Examples 1-3 and Comparative Examples 1-3
As a polyester resin, a composition comprising 100 parts by weight of a polylactic acid resin (manufactured by Mitsui Chemicals, LACEA H-280) and a plasticizer of the type and amount shown in Table 1 in a 4-inch roll at 130 ° C. And kneaded for 15 minutes, and a test piece having a thickness of 0.5 mm was prepared with a 160 ° C. press molding machine.

  The obtained test pieces were evaluated for flexibility, transparency, surface condition, volatilization resistance and fogging resistance by the following methods. Further, this test piece was bent by 108 ° by hand, and the presence or absence of whitening was observed with the naked eye. These results are shown in Table 1.

<Flexibility evaluation method>
The test piece was punched out with a No. 3 dumbbell, left in a constant temperature room at a temperature of 23 ° C., and a humidity of 50% RH for 24 hours.

<Transparency evaluation method>
The haze value of the test piece was measured using an integrating sphere light transmittance measuring device (haze meter) defined in JIS-K7105. Smaller numbers indicate better transparency.

<Surface condition (with or without bleeding)>
The test piece (length 100 mm × width 100 mm, thickness 0.5 mm) was left in a thermostatic chamber at 40 ° C. for 1 week, and the presence or absence of plasticizer bleeding on the surface was observed with the naked eye.

<Evaluation method for volatile resistance (residual amount of heating)>
Weigh 15 mg of plasticizer in an aluminum pan and use SSC-5000 thermal analysis unit manufactured by Seiko Denshi Kogyo Co., Ltd. to raise the temperature from 30 ° C. to 300 ° C. at 5 ° C./min under the condition of a nitrogen flow rate of 200 ml / min. This was evaluated by the residual amount of heat at 250 ° C. The larger this value, the better the volatility resistance.

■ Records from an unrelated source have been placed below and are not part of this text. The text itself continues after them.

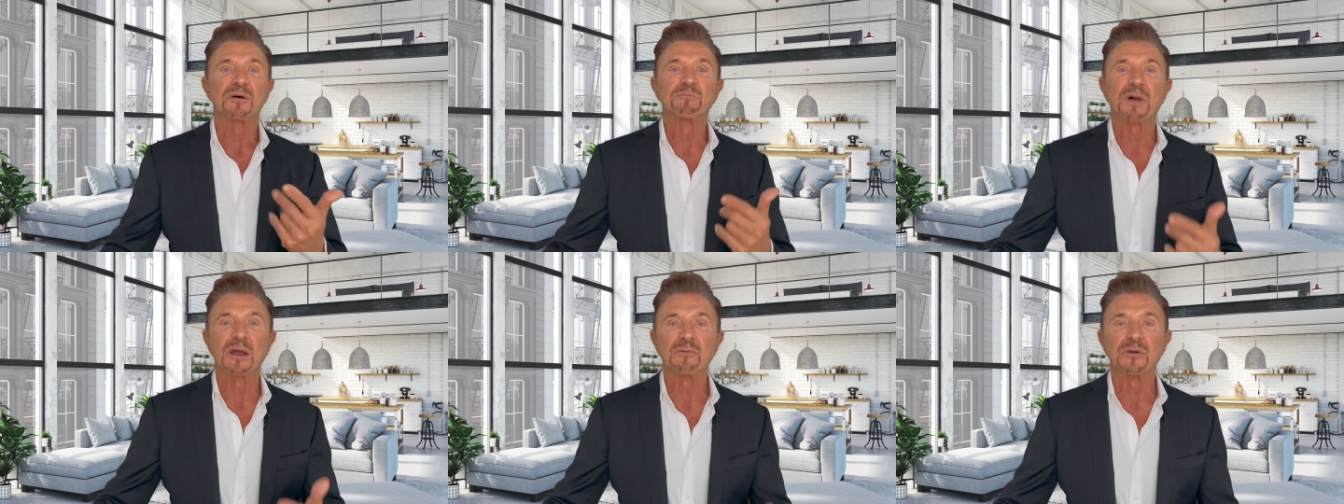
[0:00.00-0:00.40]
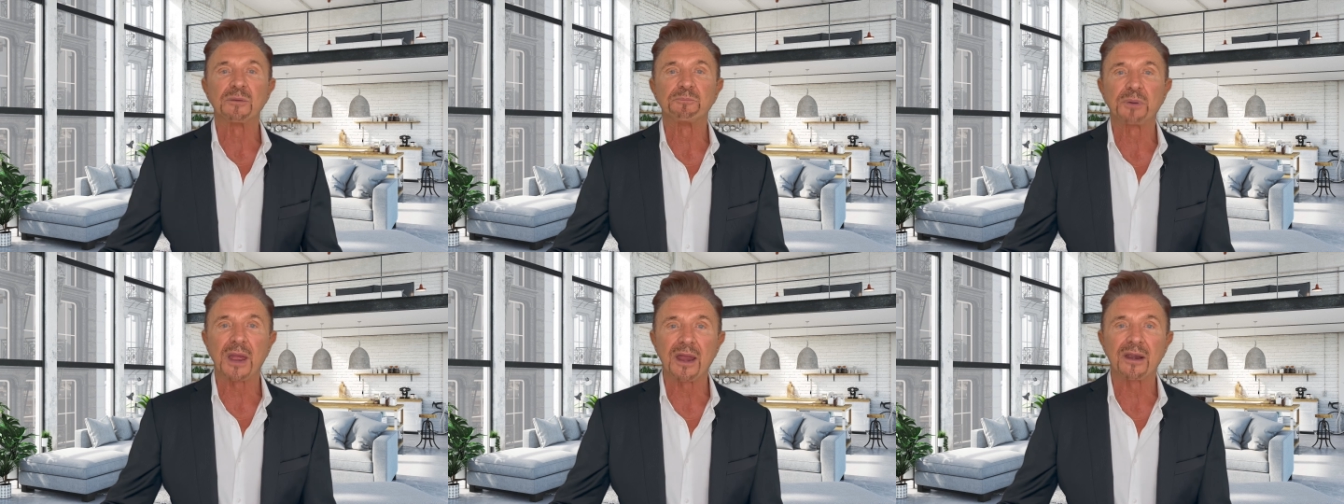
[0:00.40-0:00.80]
my
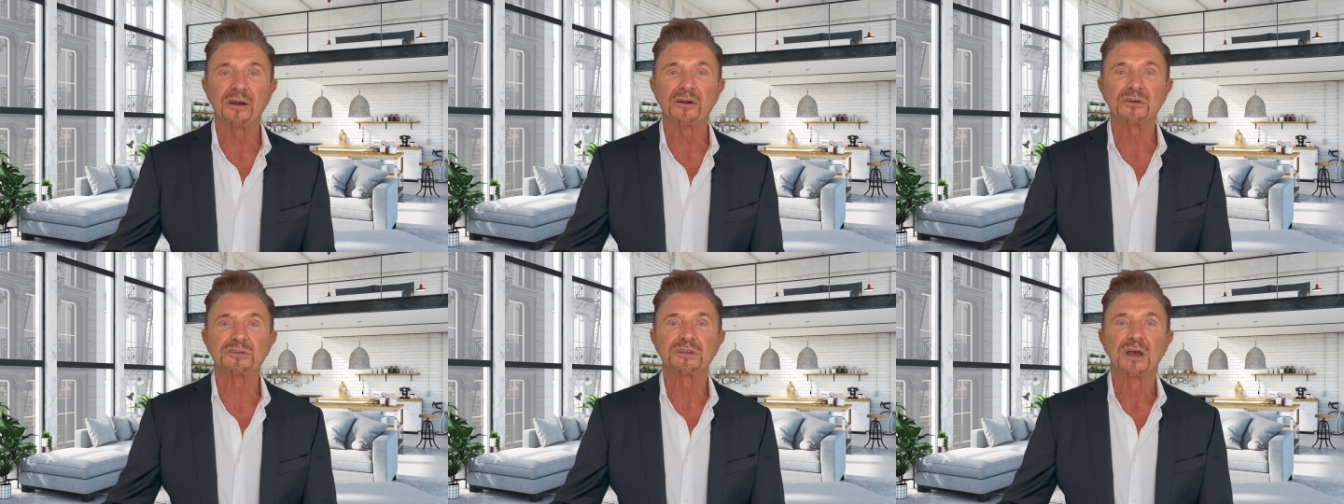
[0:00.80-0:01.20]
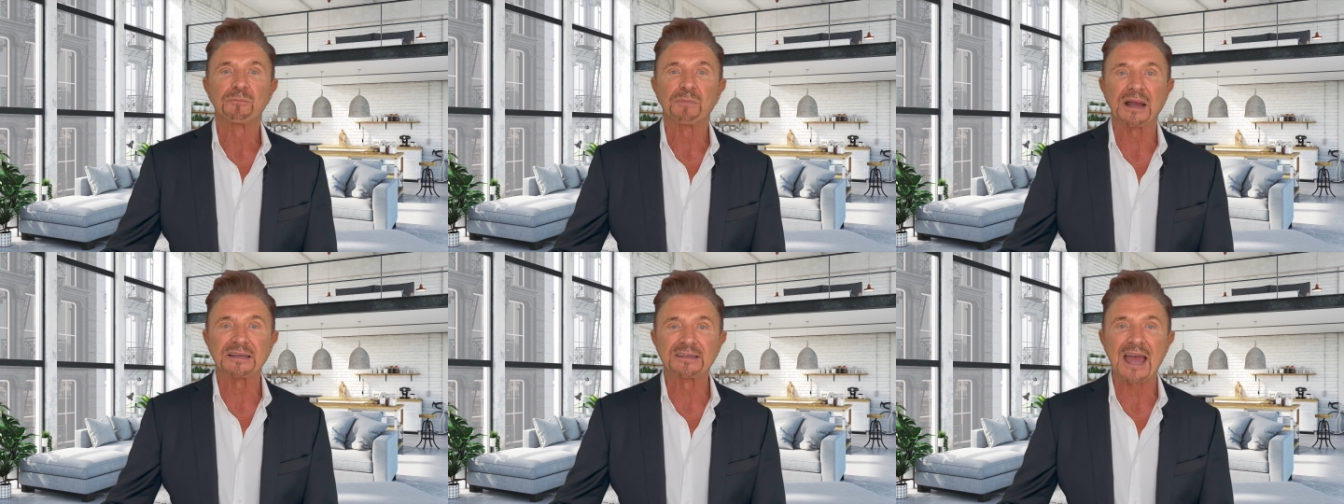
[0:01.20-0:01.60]
repairs,
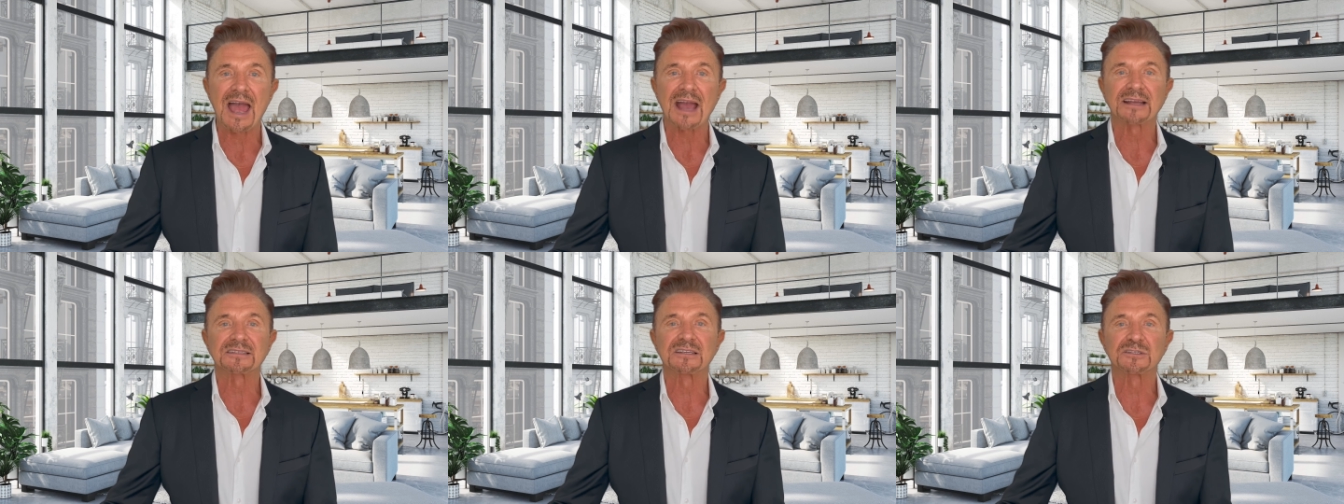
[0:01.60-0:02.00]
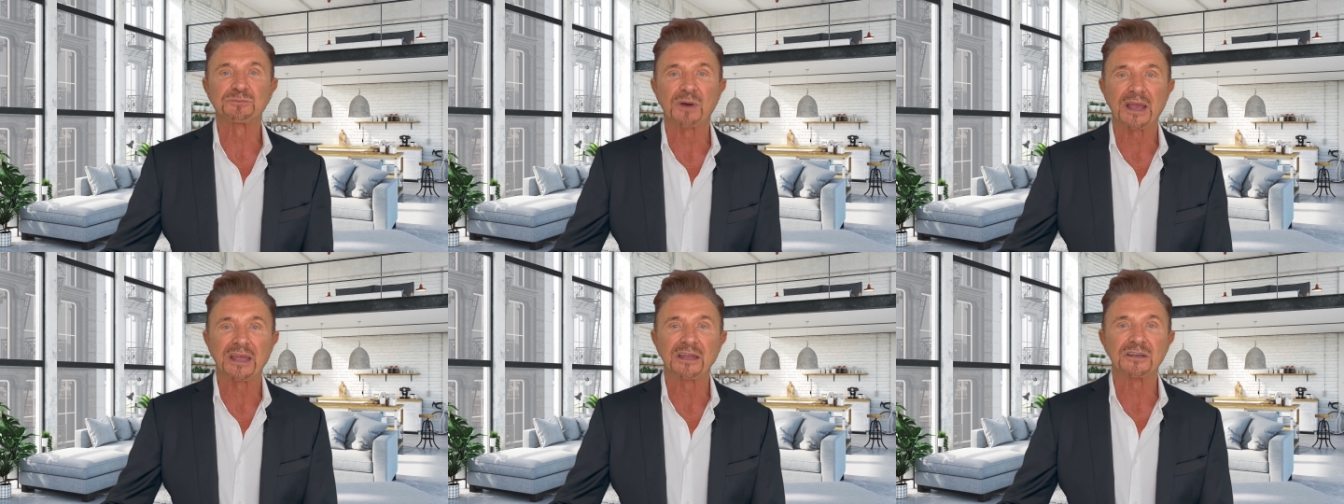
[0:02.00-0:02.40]
my taxes,
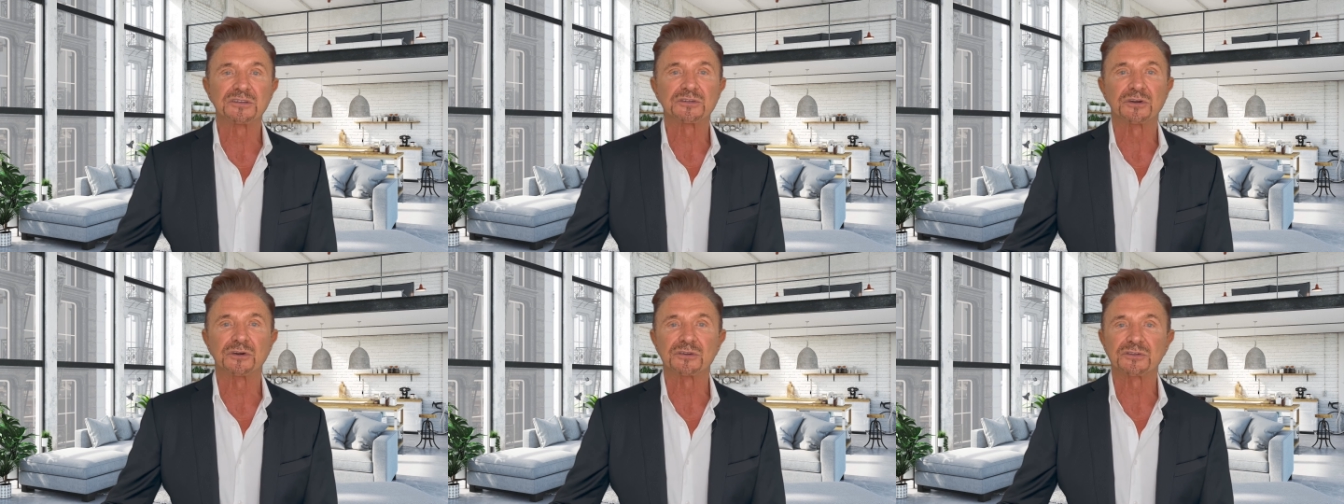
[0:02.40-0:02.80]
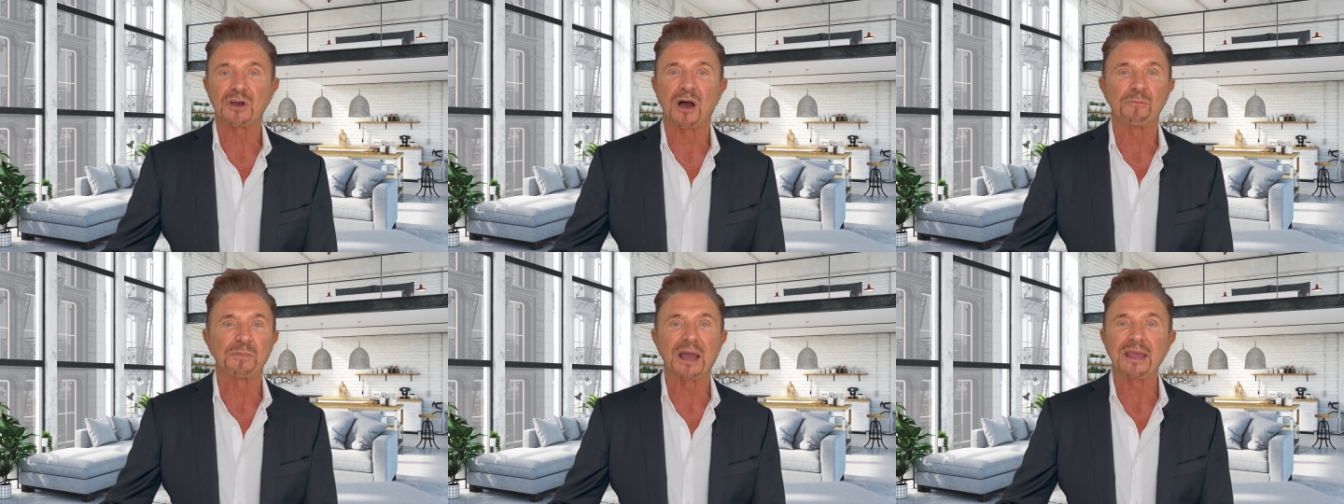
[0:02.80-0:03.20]
my insurance
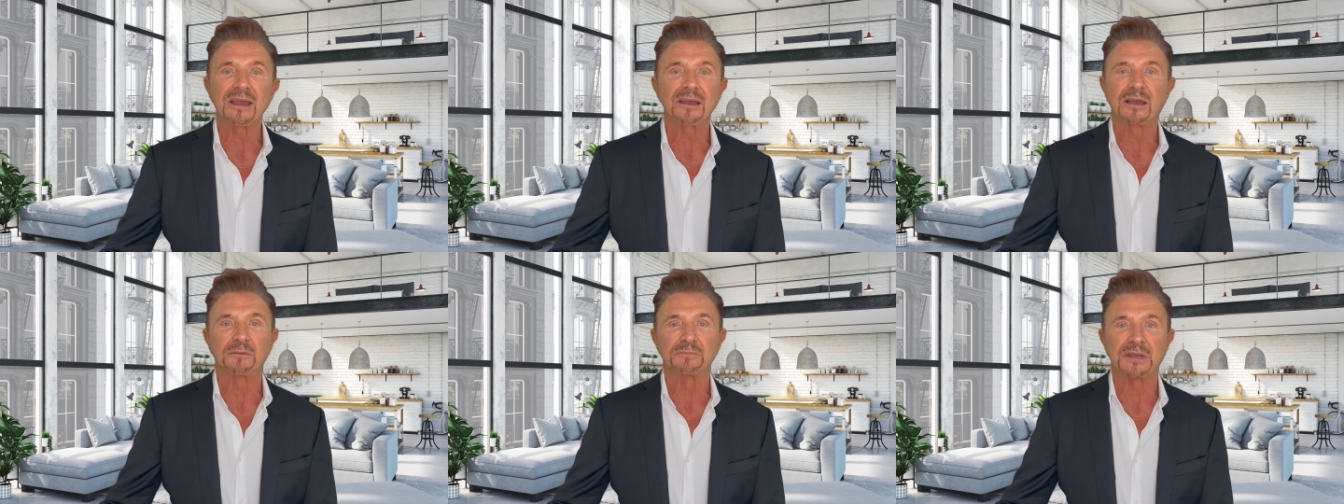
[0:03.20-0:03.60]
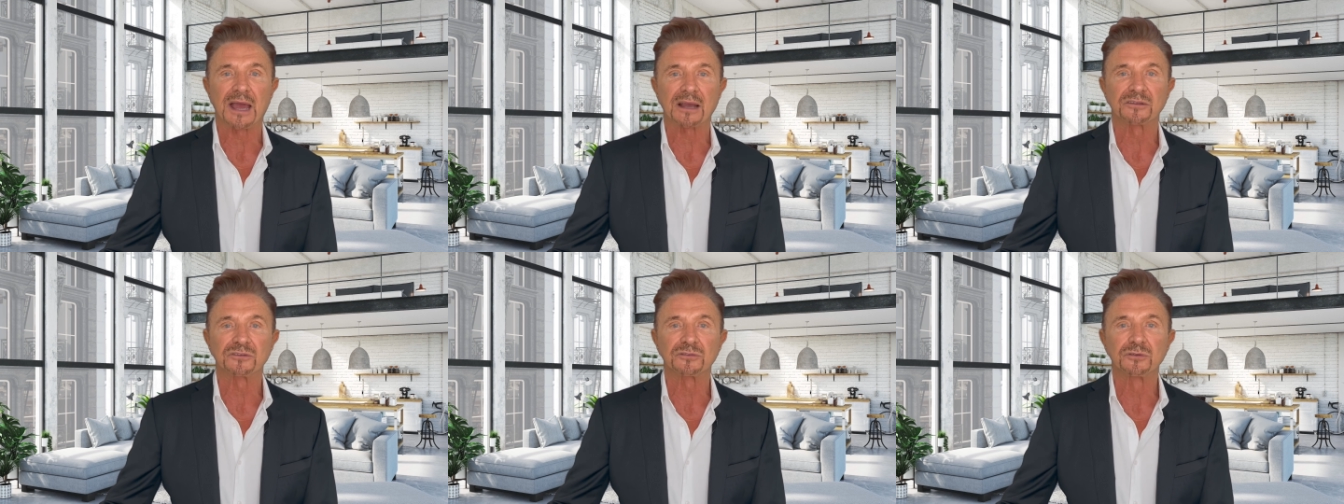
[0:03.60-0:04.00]
on my income taxes,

<Evaluation method of fogging resistance>
A plate-like test piece of 50 mm × 100 mm × 0.5 mm was set in a glass fogging (fogging) test apparatus compliant with ISO-6542 and treated at a heating temperature of 90 ° C. and a heating time of 20 hours. The haze value of the obtained test piece was measured using an integrating sphere light transmittance measuring device (haze meter) defined in JIS-K7105. The smaller this value, the better the fogging resistance.

Claims (2)

At least selected from 1,3,6-hexanetricarboxylic acid and alkylene oxide adducts of linear or branched aliphatic monohydric alcohols having 1 to 12 carbon atoms (average number of added moles of alkylene oxide of 0.5 to 10) A plasticizer for a biodegradable polyester resin containing an ester with one alcohol component (hereinafter referred to as an ester of the present invention).   The polyester resin composition containing a biodegradable polyester resin and the plasticizer of Claim 1 (1-50 weight part with respect to 100 weight part of biodegradable polyester resin).